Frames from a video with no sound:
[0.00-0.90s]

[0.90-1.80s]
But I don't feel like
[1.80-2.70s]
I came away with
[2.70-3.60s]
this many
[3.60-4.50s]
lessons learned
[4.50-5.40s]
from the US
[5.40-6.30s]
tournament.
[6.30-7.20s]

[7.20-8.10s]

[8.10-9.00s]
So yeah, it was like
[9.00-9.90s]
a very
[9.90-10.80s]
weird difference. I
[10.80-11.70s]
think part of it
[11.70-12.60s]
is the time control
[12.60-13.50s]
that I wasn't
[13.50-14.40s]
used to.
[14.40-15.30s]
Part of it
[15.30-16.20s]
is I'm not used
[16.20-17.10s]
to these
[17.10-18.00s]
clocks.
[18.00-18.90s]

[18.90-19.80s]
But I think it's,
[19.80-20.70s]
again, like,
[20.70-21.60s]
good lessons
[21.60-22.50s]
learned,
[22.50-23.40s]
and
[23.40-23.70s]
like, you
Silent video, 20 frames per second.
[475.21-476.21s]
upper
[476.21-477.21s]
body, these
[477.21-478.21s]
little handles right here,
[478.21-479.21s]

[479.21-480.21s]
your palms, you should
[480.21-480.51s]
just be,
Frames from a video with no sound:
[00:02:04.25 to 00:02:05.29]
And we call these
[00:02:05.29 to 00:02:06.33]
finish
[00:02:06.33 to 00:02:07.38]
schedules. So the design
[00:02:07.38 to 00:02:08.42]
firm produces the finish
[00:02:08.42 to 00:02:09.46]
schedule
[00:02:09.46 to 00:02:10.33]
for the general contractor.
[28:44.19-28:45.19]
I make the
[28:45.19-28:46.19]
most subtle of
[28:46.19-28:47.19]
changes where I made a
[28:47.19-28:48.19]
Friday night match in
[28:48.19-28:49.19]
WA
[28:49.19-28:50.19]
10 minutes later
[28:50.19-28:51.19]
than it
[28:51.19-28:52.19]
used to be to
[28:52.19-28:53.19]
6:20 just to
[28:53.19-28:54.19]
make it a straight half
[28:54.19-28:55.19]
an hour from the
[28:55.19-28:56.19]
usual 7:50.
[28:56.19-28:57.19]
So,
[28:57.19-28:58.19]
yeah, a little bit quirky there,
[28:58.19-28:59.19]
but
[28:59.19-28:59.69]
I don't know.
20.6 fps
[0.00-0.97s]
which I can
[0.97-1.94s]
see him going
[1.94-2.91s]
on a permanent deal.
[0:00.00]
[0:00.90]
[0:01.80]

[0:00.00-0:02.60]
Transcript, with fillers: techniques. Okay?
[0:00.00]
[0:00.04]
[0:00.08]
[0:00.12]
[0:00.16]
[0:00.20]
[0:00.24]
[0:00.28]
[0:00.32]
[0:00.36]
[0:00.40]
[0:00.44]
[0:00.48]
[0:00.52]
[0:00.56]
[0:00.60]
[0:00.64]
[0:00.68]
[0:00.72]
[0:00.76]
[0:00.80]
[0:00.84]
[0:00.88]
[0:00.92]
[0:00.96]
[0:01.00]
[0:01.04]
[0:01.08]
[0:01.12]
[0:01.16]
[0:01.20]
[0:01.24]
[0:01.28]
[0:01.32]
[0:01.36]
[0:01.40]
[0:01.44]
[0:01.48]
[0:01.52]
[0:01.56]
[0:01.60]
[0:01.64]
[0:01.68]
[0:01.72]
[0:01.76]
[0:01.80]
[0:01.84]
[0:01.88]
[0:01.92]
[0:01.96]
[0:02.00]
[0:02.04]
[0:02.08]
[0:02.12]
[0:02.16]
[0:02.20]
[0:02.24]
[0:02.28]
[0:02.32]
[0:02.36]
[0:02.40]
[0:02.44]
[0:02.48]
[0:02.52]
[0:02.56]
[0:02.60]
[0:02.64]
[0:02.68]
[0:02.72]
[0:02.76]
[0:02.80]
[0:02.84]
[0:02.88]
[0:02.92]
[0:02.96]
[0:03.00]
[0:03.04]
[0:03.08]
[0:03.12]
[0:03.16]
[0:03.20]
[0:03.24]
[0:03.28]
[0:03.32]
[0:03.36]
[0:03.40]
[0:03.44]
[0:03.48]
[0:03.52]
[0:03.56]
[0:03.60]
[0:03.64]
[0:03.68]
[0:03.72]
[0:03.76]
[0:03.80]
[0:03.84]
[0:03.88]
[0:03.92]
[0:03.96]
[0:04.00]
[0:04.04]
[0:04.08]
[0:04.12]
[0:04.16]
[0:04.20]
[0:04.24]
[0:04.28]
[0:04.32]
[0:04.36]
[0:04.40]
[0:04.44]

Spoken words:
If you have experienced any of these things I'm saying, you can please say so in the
----------------------------------------
*What the task requires*
Please set down all of the records exactly.

*Problem solution*
Frames from a video with no sound:
[0.00-0.90s]

[0.90-1.80s]
But I don't feel like
[1.80-2.70s]
I came away with
[2.70-3.60s]
this many
[3.60-4.50s]
lessons learned
[4.50-5.40s]
from the US
[5.40-6.30s]
tournament.
[6.30-7.20s]

[7.20-8.10s]

[8.10-9.00s]
So yeah, it was like
[9.00-9.90s]
a very
[9.90-10.80s]
weird difference. I
[10.80-11.70s]
think part of it
[11.70-12.60s]
is the time control
[12.60-13.50s]
that I wasn't
[13.50-14.40s]
used to.
[14.40-15.30s]
Part of it
[15.30-16.20s]
is I'm not used
[16.20-17.10s]
to these
[17.10-18.00s]
clocks.
[18.00-18.90s]

[18.90-19.80s]
But I think it's,
[19.80-20.70s]
again, like,
[20.70-21.60s]
good lessons
[21.60-22.50s]
learned,
[22.50-23.40s]
and
[23.40-23.70s]
like, you
Silent video, 20 frames per second.
[475.21-476.21s]
upper
[476.21-477.21s]
body, these
[477.21-478.21s]
little handles right here,
[478.21-479.21s]

[479.21-480.21s]
your palms, you should
[480.21-480.51s]
just be,
Frames from a video with no sound:
[00:02:04.25 to 00:02:05.29]
And we call these
[00:02:05.29 to 00:02:06.33]
finish
[00:02:06.33 to 00:02:07.38]
schedules. So the design
[00:02:07.38 to 00:02:08.42]
firm produces the finish
[00:02:08.42 to 00:02:09.46]
schedule
[00:02:09.46 to 00:02:10.33]
for the general contractor.
[28:44.19-28:45.19]
I make the
[28:45.19-28:46.19]
most subtle of
[28:46.19-28:47.19]
changes where I made a
[28:47.19-28:48.19]
Friday night match in
[28:48.19-28:49.19]
WA
[28:49.19-28:50.19]
10 minutes later
[28:50.19-28:51.19]
than it
[28:51.19-28:52.19]
used to be to
[28:52.19-28:53.19]
6:20 just to
[28:53.19-28:54.19]
make it a straight half
[28:54.19-28:55.19]
an hour from the
[28:55.19-28:56.19]
usual 7:50.
[28:56.19-28:57.19]
So,
[28:57.19-28:58.19]
yeah, a little bit quirky there,
[28:58.19-28:59.19]
but
[28:59.19-28:59.69]
I don't know.
20.6 fps
[0.00-0.97s]
which I can
[0.97-1.94s]
see him going
[1.94-2.91s]
on a permanent deal.
[0:00.00]
[0:00.90]
[0:01.80]

[0:00.00-0:02.60]
Transcript, with fillers: techniques. Okay?
[0:00.00]
[0:00.04]
[0:00.08]
[0:00.12]
[0:00.16]
[0:00.20]
[0:00.24]
[0:00.28]
[0:00.32]
[0:00.36]
[0:00.40]
[0:00.44]
[0:00.48]
[0:00.52]
[0:00.56]
[0:00.60]
[0:00.64]
[0:00.68]
[0:00.72]
[0:00.76]
[0:00.80]
[0:00.84]
[0:00.88]
[0:00.92]
[0:00.96]
[0:01.00]
[0:01.04]
[0:01.08]
[0:01.12]
[0:01.16]
[0:01.20]
[0:01.24]
[0:01.28]
[0:01.32]
[0:01.36]
[0:01.40]
[0:01.44]
[0:01.48]
[0:01.52]
[0:01.56]
[0:01.60]
[0:01.64]
[0:01.68]
[0:01.72]
[0:01.76]
[0:01.80]
[0:01.84]
[0:01.88]
[0:01.92]
[0:01.96]
[0:02.00]
[0:02.04]
[0:02.08]
[0:02.12]
[0:02.16]
[0:02.20]
[0:02.24]
[0:02.28]
[0:02.32]
[0:02.36]
[0:02.40]
[0:02.44]
[0:02.48]
[0:02.52]
[0:02.56]
[0:02.60]
[0:02.64]
[0:02.68]
[0:02.72]
[0:02.76]
[0:02.80]
[0:02.84]
[0:02.88]
[0:02.92]
[0:02.96]
[0:03.00]
[0:03.04]
[0:03.08]
[0:03.12]
[0:03.16]
[0:03.20]
[0:03.24]
[0:03.28]
[0:03.32]
[0:03.36]
[0:03.40]
[0:03.44]
[0:03.48]
[0:03.52]
[0:03.56]
[0:03.60]
[0:03.64]
[0:03.68]
[0:03.72]
[0:03.76]
[0:03.80]
[0:03.84]
[0:03.88]
[0:03.92]
[0:03.96]
[0:04.00]
[0:04.04]
[0:04.08]
[0:04.12]
[0:04.16]
[0:04.20]
[0:04.24]
[0:04.28]
[0:04.32]
[0:04.36]
[0:04.40]
[0:04.44]

Spoken words:
If you have experienced any of these things I'm saying, you can please say so in the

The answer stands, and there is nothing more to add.